-- Exercise directions --
Without the pictures, write out every entry that follows exactly.

______________________________

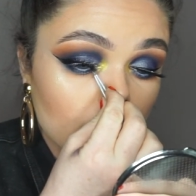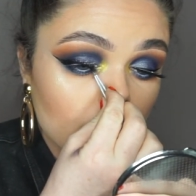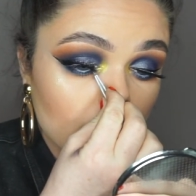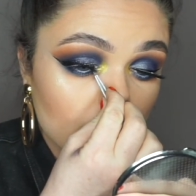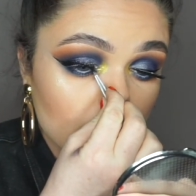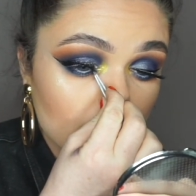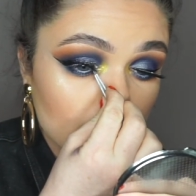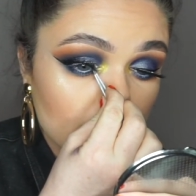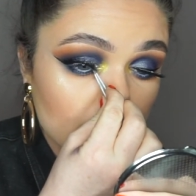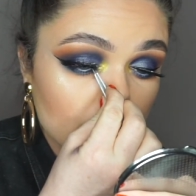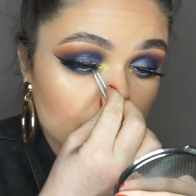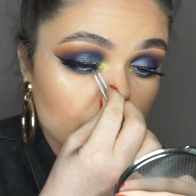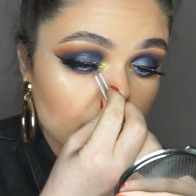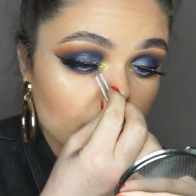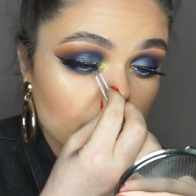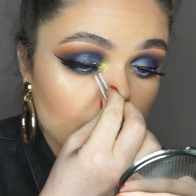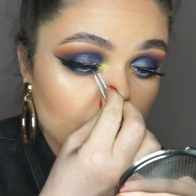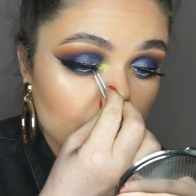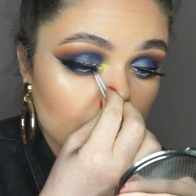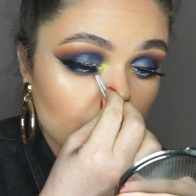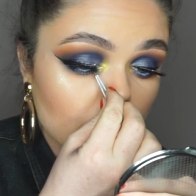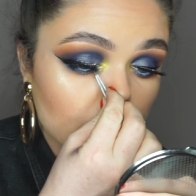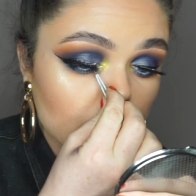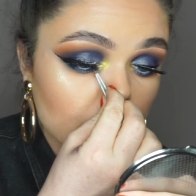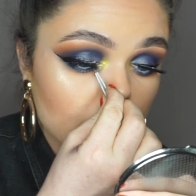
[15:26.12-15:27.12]
I think it just
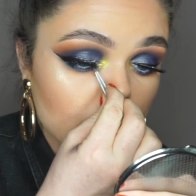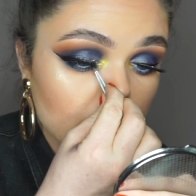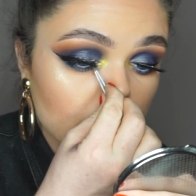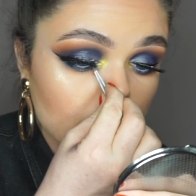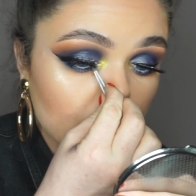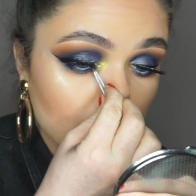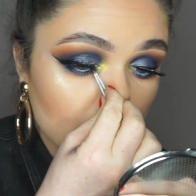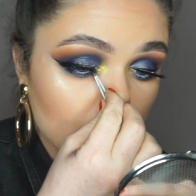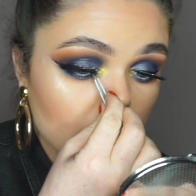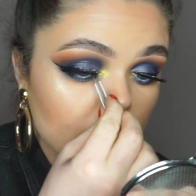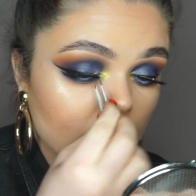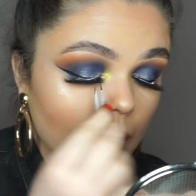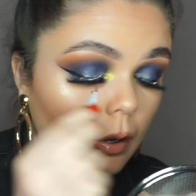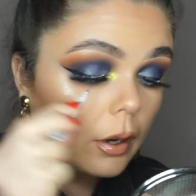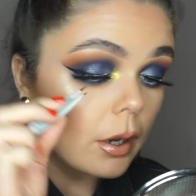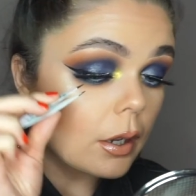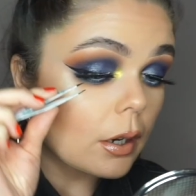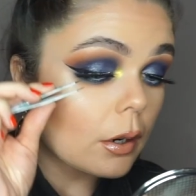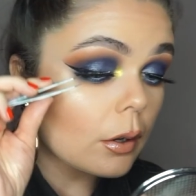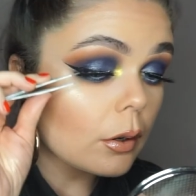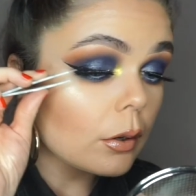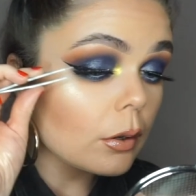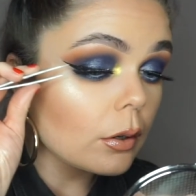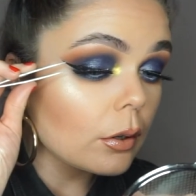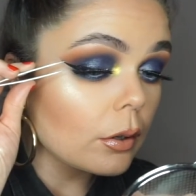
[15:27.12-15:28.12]
suits this eye
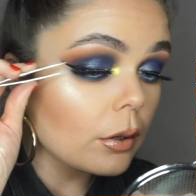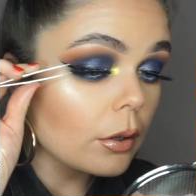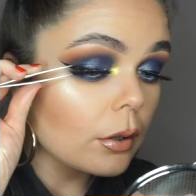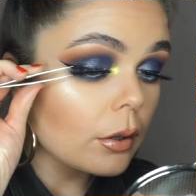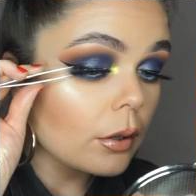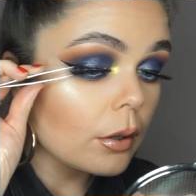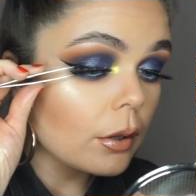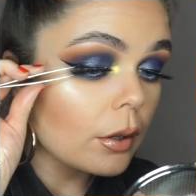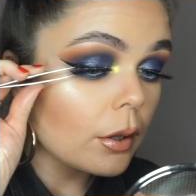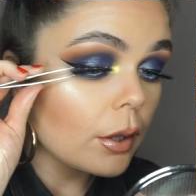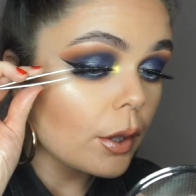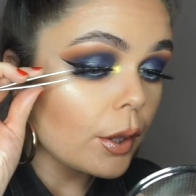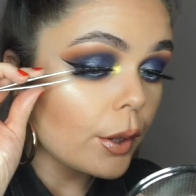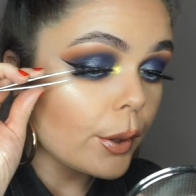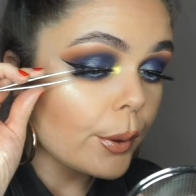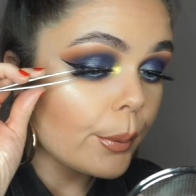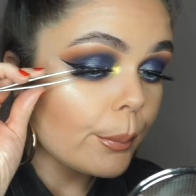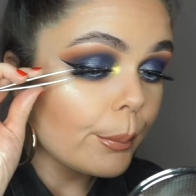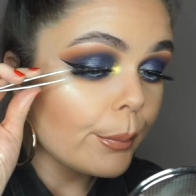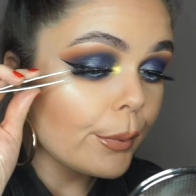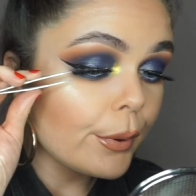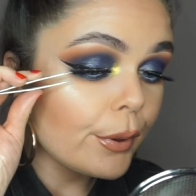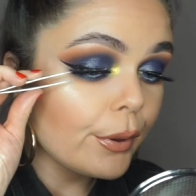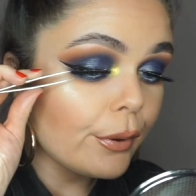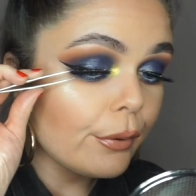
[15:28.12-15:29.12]
look
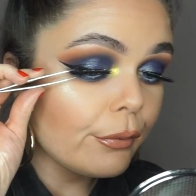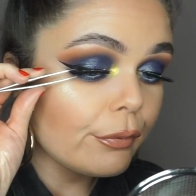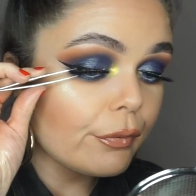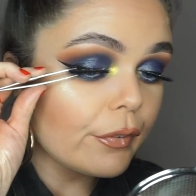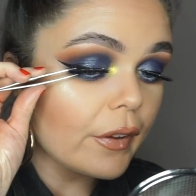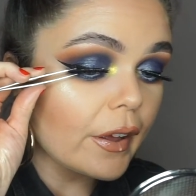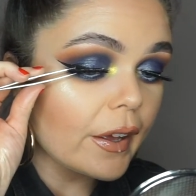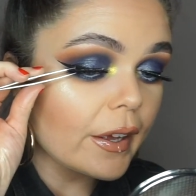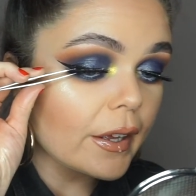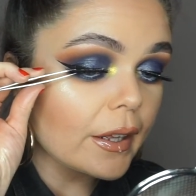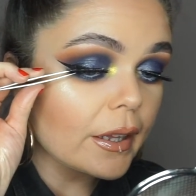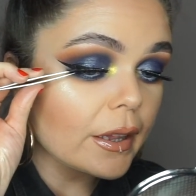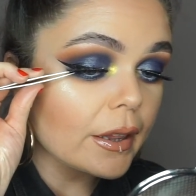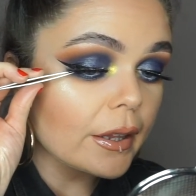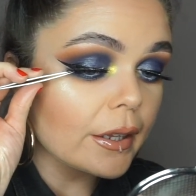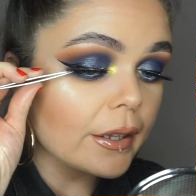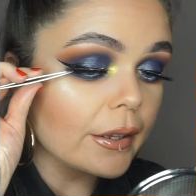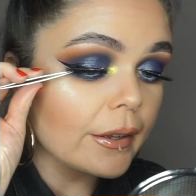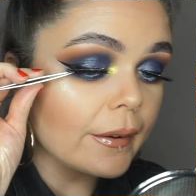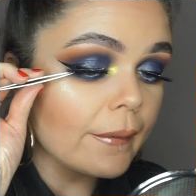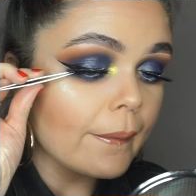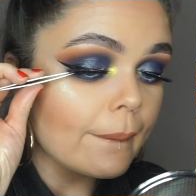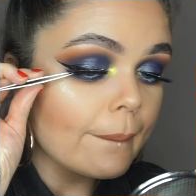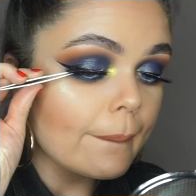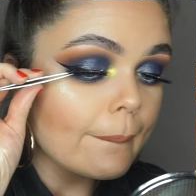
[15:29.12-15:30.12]

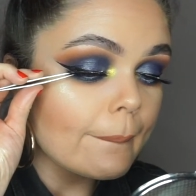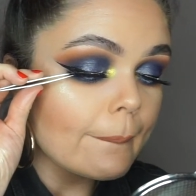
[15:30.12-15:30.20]
perfectly.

______________________________

-- Problem solution --
[15:26.12-15:27.12]
I think it just
[15:27.12-15:28.12]
suits this eye
[15:28.12-15:29.12]
look
[15:29.12-15:30.12]

[15:30.12-15:30.20]
perfectly.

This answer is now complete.